The government has already expressed interest in the idea of moving from an audit based on peer review to one based on the data provided by the citation index. The massive costs required to run a peer reviewed audit certainly makes an audit based on mining already compiled data rather enticing.

To get to the point consider this scenario. Due to certain political aspirations in line with the Creative Commons movement, I feel that if I were to publish my work, it should be done openly, available to anyone to utilise. Most academic journals require you either pay for access to the content, or that you are a member of an institution that pays for your access. If you’re not an academic or willing to fork out money, a massive chunk of intellectual endeavour is closed off to you. If I want to publish outside this system I can, I’m totally free to give my work away for free however I choose. However these articles will never be indexed and so never count towards my ‘value’ as an academic. I shoot myself in the foot for my principles.

There is of course the option of a book, which is my current contingency plan. Over the course of my thesis I’ll have to lock my work away into those closed systems to secure some vague semblance of value. However at the end I can recompile these articles into a book (which i wanted to do anyway) and give that away for free as a seperate piece. As long as I can find a publisher willing to just do physical distribution and be happy to distribute free pdfs I should be set. Although not all publishers are a part of the index either…

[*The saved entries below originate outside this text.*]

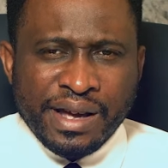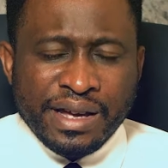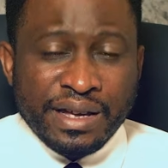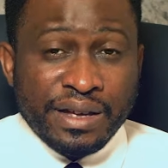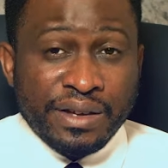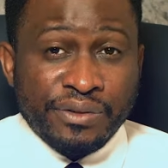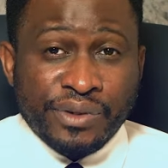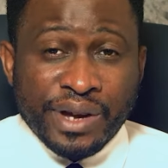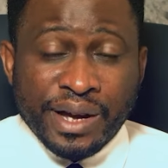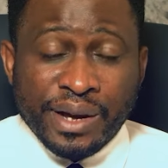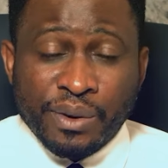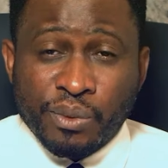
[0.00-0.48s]

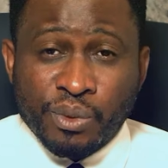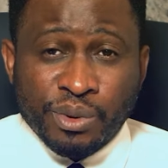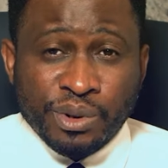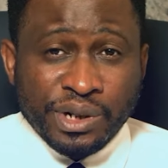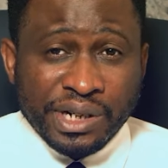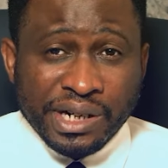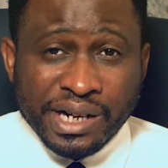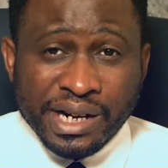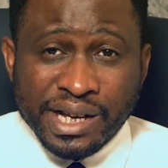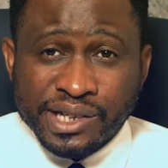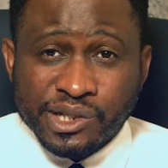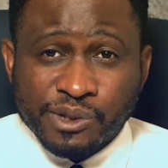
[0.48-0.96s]
If I
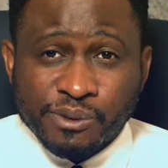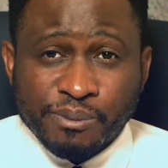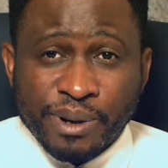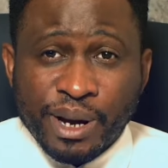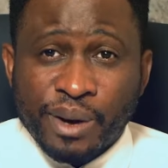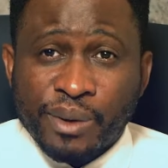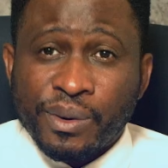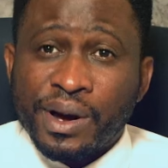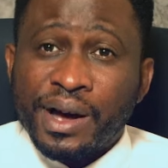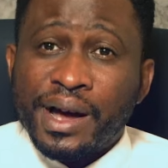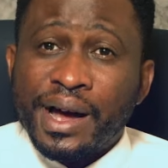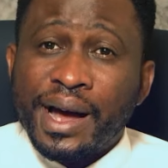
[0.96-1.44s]
want less
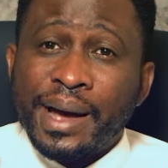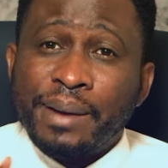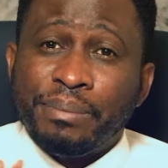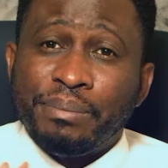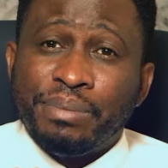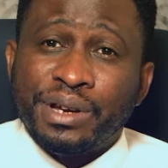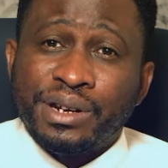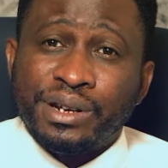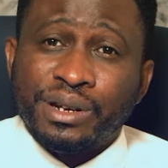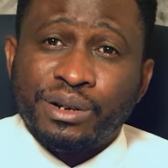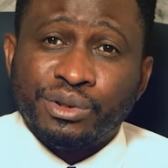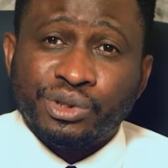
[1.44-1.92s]
power, I
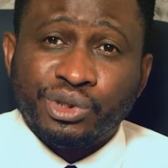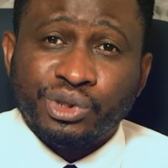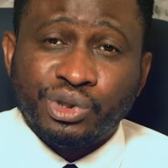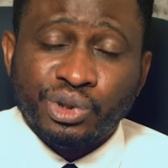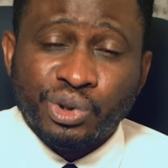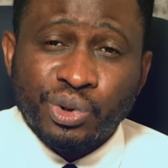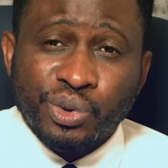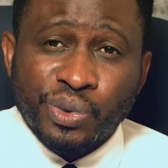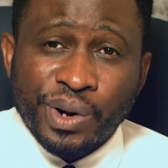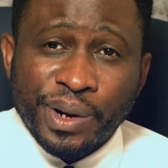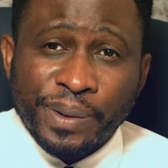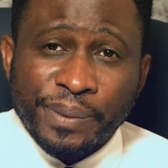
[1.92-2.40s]
pedal
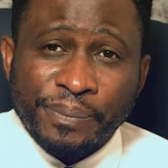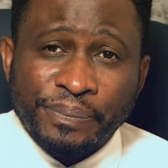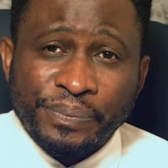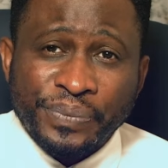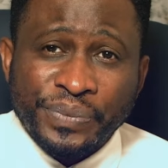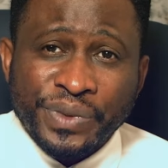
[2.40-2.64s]
slower.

2 thoughts on “Citation Metrics & the Freedom to Share

  1. You’re also forgetting the problem with all so-called metrics – it’s an indirect measure of what you’re actually trying to find out, i.e. the quality of the academic’s work. I’m concerned that this system implies more citations = good, with no consideration for the context or quality of those citations. In fact, I just get concerned whenever the word ‘metric’ is mentioned.

    • Indeed one simple issue is the article that is frequently cited for being so incredibly wrong is classified as fantastic due to the amount of citation. In more general terms it is of course difficult to make any sort of objective judgement on quality of academic work. The peer review system used up till now is in no way objective either however, as your comment implies, metrics are often taken to be more objective judgements of quality and therefore truth, which of course is nonsense.